Comme j’ai eu l’occasion de le présenter dans un précédent article (ici), je considère que la recherche d’information dans une organisation est une question de dispositif, et j’ai appelé le pilote de ce dispositif « info-manager ». À présent je souhaite réfléchir un peu plus sur l’activité et les méthodes de l’info-manager avec la notion d’ « approche dispositif ».
En management de la qualité on parle d’ « approche processus » défini par la norme ISO 9001 et qui consiste à concevoir les grandes fonctions d’une organisation selon des groupements d’activité ayant un « input » et un « output ». Cette vision « entrée-sortie » est typiquement une vision d’ingénieur, très facile à modéliser (et donc à contrôler) mais très éloigné du fonctionnement réel de la circulation de l’information dans une organisation.
Je parle bien sûr de l’information au sens « info » et non au sens « data », c’est-à-dire de l’information « humaine » (non numérique). Cette information-là ne peut pas être traitée selon une vision input-output car elle est pour ainsi dire de la matière « morte » tant qu’elle n’a pas été échangée. Ce qui compte, ce n'est pas comment une information entre ou sort mais comment elle est transformée, utilisée, rendue signifiante, etc. À la limite, le dispositif de management de l'information n'a pas besoin d'entrée-sortie et peut fonctionner de manière autonome car il produit lui-même ses éléments essentiels. Car ce n'est jamais un extérieur qui alimente delui-mêmece dispositif, c'est le dispositif qui révèle l'importance et la signifiance de cet extérieur.
Loin de cette représentation d'ingénieur « input-output » – nécessaire à la modélisation et à la construction de modèles cognitifs simple pour l’appréhension de certaines réalités – l'approche dispositif a plutôt à voir avec le maillage et les ensembles ou réseaux interactifs.
Ainsi, alors que dans une approche processus, la complexité est à rejeter au profit de modèles simples et contrôlables, dans une approche dispositif, la complexité est une chance qu'il faut alimenter.
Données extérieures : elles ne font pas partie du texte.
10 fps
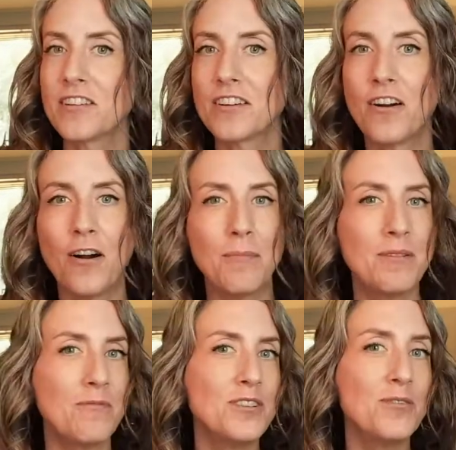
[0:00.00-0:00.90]
are
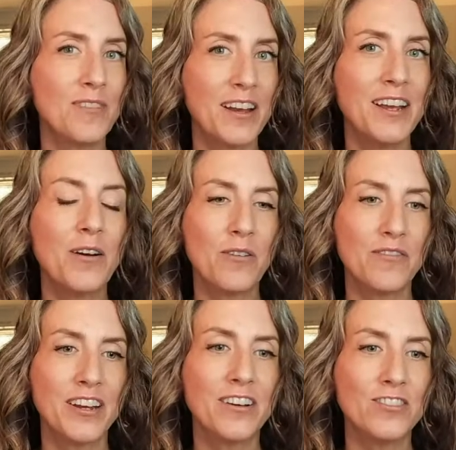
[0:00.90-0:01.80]
common when you're letting go
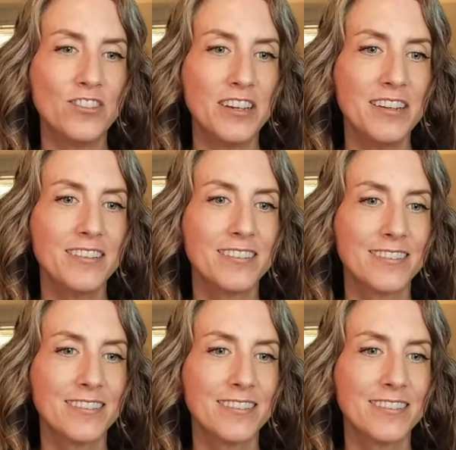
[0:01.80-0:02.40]
of energy.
Un dispositif ne doit pas chercher à gommer les aspérités chaotiques par une analyse, mais saisir l'émergence créative d'un ensemble interactif.
Concrètement, pour l'info-manager, cela se traduit par une gestion du chaos consistant à gérer la circulation de l'information de sorte qu'elle fasse écho à des préoccupations stratégique de l'organisation. En gros, que l'information arrive aux bonnes personnes pour initier des réflexions et des actions permettant à l'organisation d'assurer sa pérennité. En cela, l'info-manager est un éclaireur, il oriente une organisation dans des directions pour être plus efficace. Pour prendre une analogie psychobiologique, il fait la connexion entre les différents neurones de l'organisation, permettant à celle-ci de disposer de mécanismes psycho-sensori-moteurs tels que la perception (veille), la mémoire (base de donnée) ou la motricité (actions stratégiques).
Il reste bien sûr à préciser les modalités de mise en œuvre d'une telle approche dispositif, mais il me semble dès à présent clair qu'elles n'auront rien à voir avec celles issues d'une approche processus.